Pandas API: Expand read_csv dtype for categoricals

In https://github.com/pandas-dev/pandas/pull/13406 Chris added support for read_csv(..., dtype={'col': 'category'}) (thanks!). This issue is for expanding that syntax to allow a more complete specification of the resulting categorical.

# Your code here
df = pd.read_csv(path, dtype={'col': pd.Categorical(['a', 'b', 'c'], ordered=True})
df = pd.read_csv(path, dtype={'col': ['a', 'b', 'c']})  # shorthand, but unordered only
# we would still accept `dtype={'col': 'category'}` as well, to infer categories

Implementation-wise, I think we can keep all the parsing logic as is, and simply loop over dtype and call set_categories (and maybe as_ordered) on all the categoricals just before returning to the user.

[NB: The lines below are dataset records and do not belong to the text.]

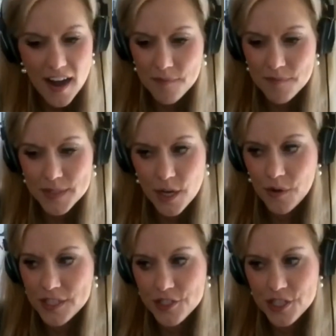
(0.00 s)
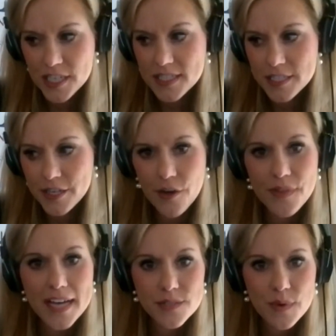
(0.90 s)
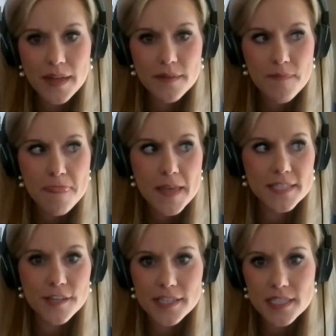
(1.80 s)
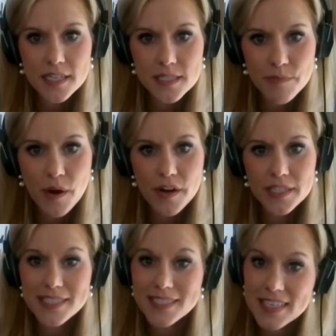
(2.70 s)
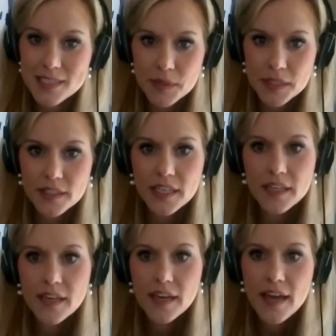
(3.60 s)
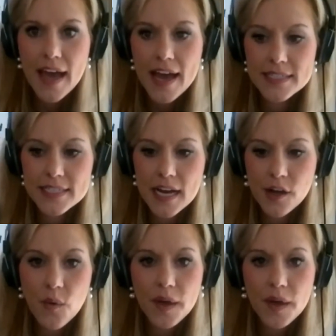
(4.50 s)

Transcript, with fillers: um, so it's just you know that's what is going to set us apart is accessibility and uh, mm-hmm.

This would help a bit in dask, where their category type inference can fail if the first partition doesn't contain all the categories (see https://github.com/dask/dask/issues/1705). This is why it'd be preferable to do it as an option to read_csv, rather than putting in on the user to followup with a set_categories.

Comment From: chris-b1

If it matters, there would be at least a little performance to be picked up by modifying the parsing code - you could pass the categories in here:

https://github.com/pandas-dev/pandas/blob/7a2bcb6605bacea858ec14cfac424898deb568b3/pandas/parser.pyx#L1523

And shortcut building the categories array, sorting, etc. It would also cause an error to be thrown much earlier if the data has a value not in the specified categories.

Comment From: TomAugspurger

Yes, I think you're right that it'd be better to do it in the Cython code. I was digging through there last week, and it shouldn't be to much extra effort.

Though I guess we'll need to have an API discussion about what to do if the user passes dtype={'A': pd.Categorical(['a', 'b'])} and a value outside those shows up. 1. Throw an exception 2. Set to NA

The second option would be consistent with set_categories.

In [1]: pd.Categorical(['a', 'b', 'c']).set_categories(['a', 'b'])
Out[1]:
[a, b, NaN]
Categories (2, object): [a, b]

On Mon, Nov 7, 2016 at 12:07 PM, chris-b1 notifications@github.com wrote:

If it matters, there would be at least a little performance to be picked up by modifying the parsing code - you could pass the categories in here:

https://github.com/pandas-dev/pandas/blob/7a2bcb6605bacea858 ec14cfac424898deb568b3/pandas/parser.pyx#L1523

And shortcut building the categories array, sorting, etc. It would also cause an error to be thrown much earlier if the data has a value not in the specified categories.

— You are receiving this because you authored the thread. Reply to this email directly, view it on GitHub https://github.com/pandas-dev/pandas/issues/14503#issuecomment-258914014, or mute the thread https://github.com/notifications/unsubscribe-auth/ABQHIhfXgauFpjZnATzCRINp34u9bofMks5q72jzgaJpZM4KhaAy .

Comment From: jbrockmendel

users can specify CategoricalDtype(...). I'd rather not complicate the API to save a few keystrokes.